Elle reprend le chandail en disant: «Je le connais le discours de l’économie circulaire. Ma mère pratiquait la consommation raisonnable: réutiliser, recycler et réduire ses achats en se demandant si on en a vraiment besoin. Je fais tout ça quand je sors des armoires ce qui ne sert plus. Je réutilise autrement; je ne jette pas, je partage et après, je contribue à notre économie en remplaçant certains articles tout en vérifiant les provenances. Ce chandail-là, je l’ai depuis dix ans. Il a été fabriqué dans un village péruvien, pour une coopérative internationale basée à Ottawa laquelle travaillait avec l’UNICEF… L’étiquette a été pour moi un facteur décisif!

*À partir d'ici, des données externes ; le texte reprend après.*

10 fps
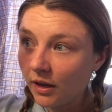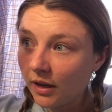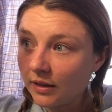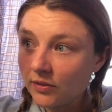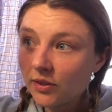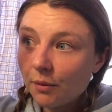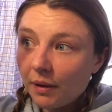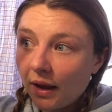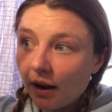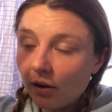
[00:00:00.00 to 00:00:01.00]
and
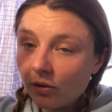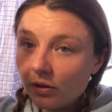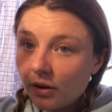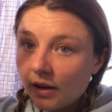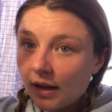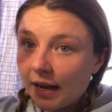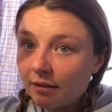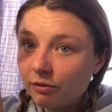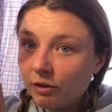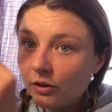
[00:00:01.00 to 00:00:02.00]
somehow
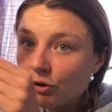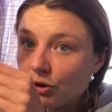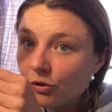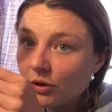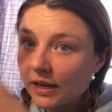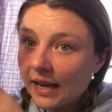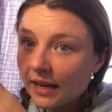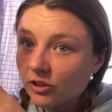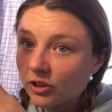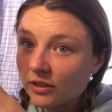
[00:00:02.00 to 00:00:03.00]
have new
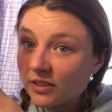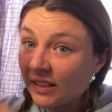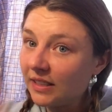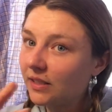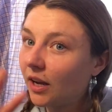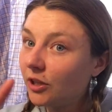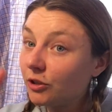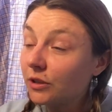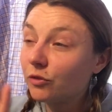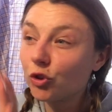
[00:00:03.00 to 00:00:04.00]
connections in these
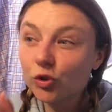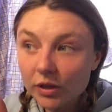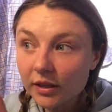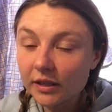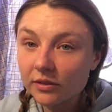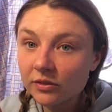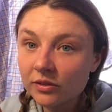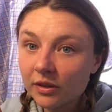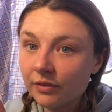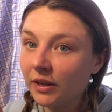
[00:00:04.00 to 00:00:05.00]
hundreds of trillions
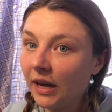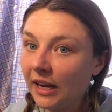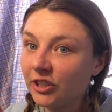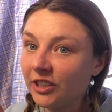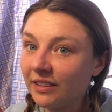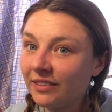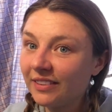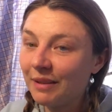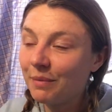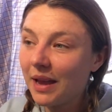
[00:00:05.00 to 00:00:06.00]
of connections
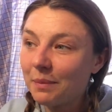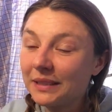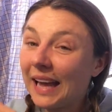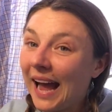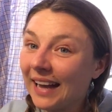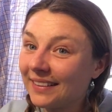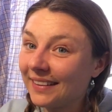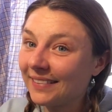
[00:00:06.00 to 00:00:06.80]
and be able to access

— Comme le sont qualité et prix. T’en trouves encore dans les magasins, des vêtements portant l’étiquette Fabriqué au Canada…? Ça devient rare même dans les boutiques où l’on croirait dénicher des trésors. Le mieux que j’ai trouvé, dernièrement, était identifié Conçu au Canada, réalisé en Chine.»

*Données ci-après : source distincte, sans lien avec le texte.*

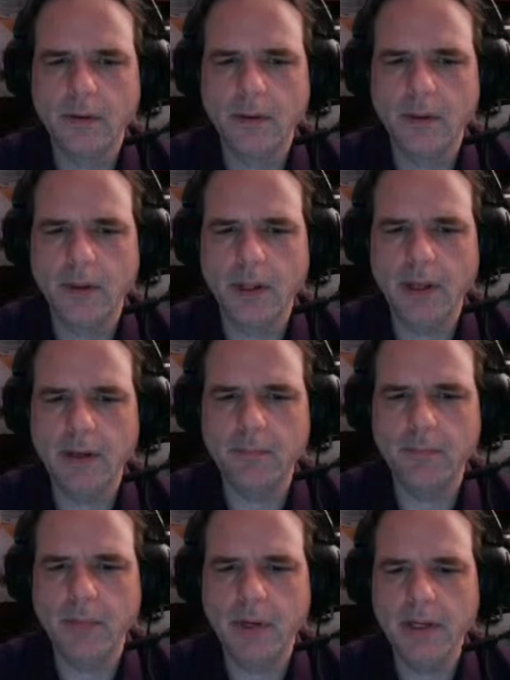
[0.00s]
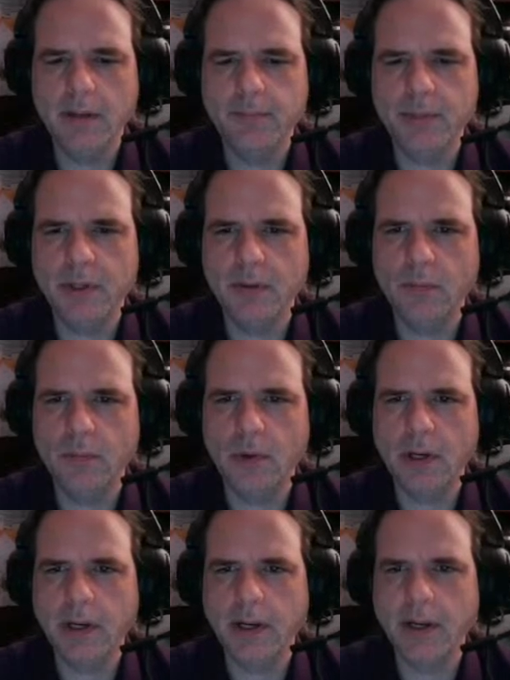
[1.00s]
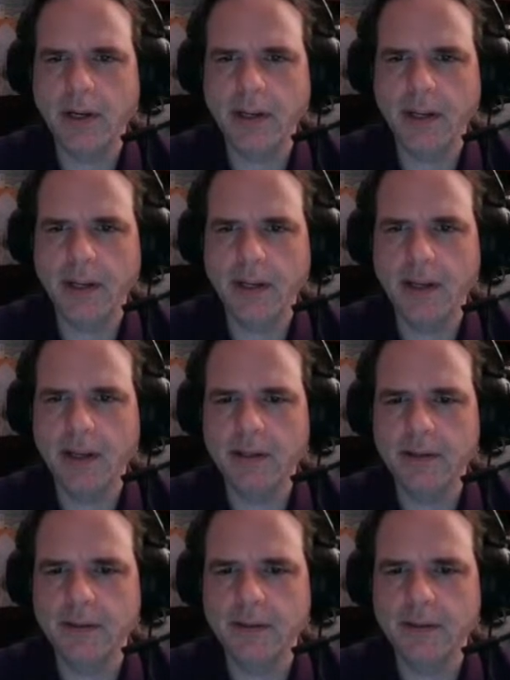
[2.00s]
that might be why I had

— «Moi j’ai vu, dans une boutique de sport, Fabriqué au Canada avec des éléments importés. Comme pour les automobiles. Mais le ‘made in China’ apporte d’autres problèmes bêtes avec les pointures: je choisis une taille moyenne et à l’essayage, c’est trop petit. La vendeuse m’a dit que ça arrive souvent parce que les femmes de Chine sont plus petites que nous et les acheteuses n’arrivent pas toujours à expliquer ces différences aux patrons de là-bas… » — «Les Chinois aussi évoluent. Ils observent partout et augmentent leurs prix; leur nombre fait qu’ils gardent le contrôle même quand les clients étrangers refont leurs calculs sur les économies à réaliser là-bas. Le communisme-capitaliste fait que le régime profite des populations qui veulent accéder à la vie moderne. Du cheap labor pas exigeant on en trouve partout: en Asie, en Afrique et même en Amérique… C’est la version moderne de l’esclavage: les pays riches y fabriquent leurs produits pour pas cher.

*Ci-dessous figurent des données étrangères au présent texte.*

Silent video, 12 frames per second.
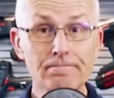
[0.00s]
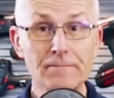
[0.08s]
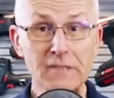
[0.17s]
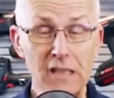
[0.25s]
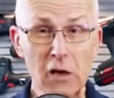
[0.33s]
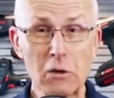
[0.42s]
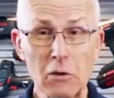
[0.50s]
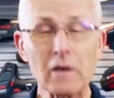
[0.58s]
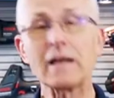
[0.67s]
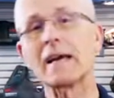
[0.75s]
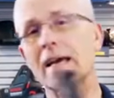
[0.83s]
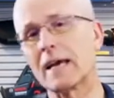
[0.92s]
No
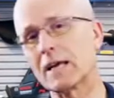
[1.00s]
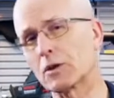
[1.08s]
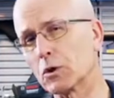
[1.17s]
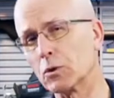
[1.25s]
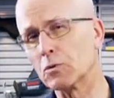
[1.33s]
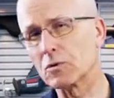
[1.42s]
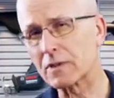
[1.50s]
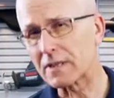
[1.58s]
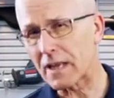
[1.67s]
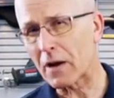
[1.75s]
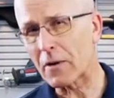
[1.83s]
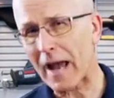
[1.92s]
tools,
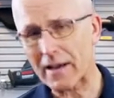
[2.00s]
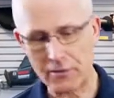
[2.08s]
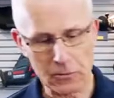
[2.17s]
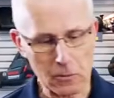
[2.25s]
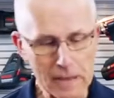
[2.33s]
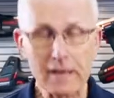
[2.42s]
no hassle.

— Alors la concurrence rentable devient impossible pour les usines d’ici qui délocalisent et déménagent pour survivre, qu’ils disent. Même une signature Louis Garneau ne garantit plus que c’est québécois pure laine! La grosse vague entraîne tout le monde ailleurs et en ramène des marchandises qu’on achète sans regarder… vu que ça coûte moins cher.

— Mais ça doit être remplacé plus souvent. J’ai lu que chaque année, le Québécois s’achète 64 articles de vêtement neuf, chaussettes incluses, mais 90 pour cent de ces objets viennent de l’étranger. Comme ces achats en ligne qui vident les commerces locaux.

— Au temps des catalogues Simpson, le textile et le vêtement employaient 70 000 personnes. Denys Arcand raconte ce que c’était dans son film On est au coton1. Rien de drôle mais on a perdu la moitié de ces emplois et nos artisans peinent encore à survivre… Ma nièce qui rêvait devenir dessinatrice de mode a été bien déçue de voir que ses créations passeraient par un ordinateur et seraient réalisées… en Chine.

— C’est le nouvel âge: nous entrons dans le règne des robots pour tout ce qui est manuel… Et je me demande si le ménage ne pourrait pas se faire en ligne… Mais non; en y repensant bien, je n’ai pas envie de perdre aussi ce petit contrôle sur mes affaires… Et puis, les modes finissent toutes par revenir. Mon chandail en alpaga, je le garde!»

MARTINE CORRIVAULT

¹Pour ceux que ça intéresse, le film de Denys Arcand, après avoir été interdit pendant cinq ans lors de sa sortie en 1970, est aujourd’hui encore disponible sur le site de l’ONF.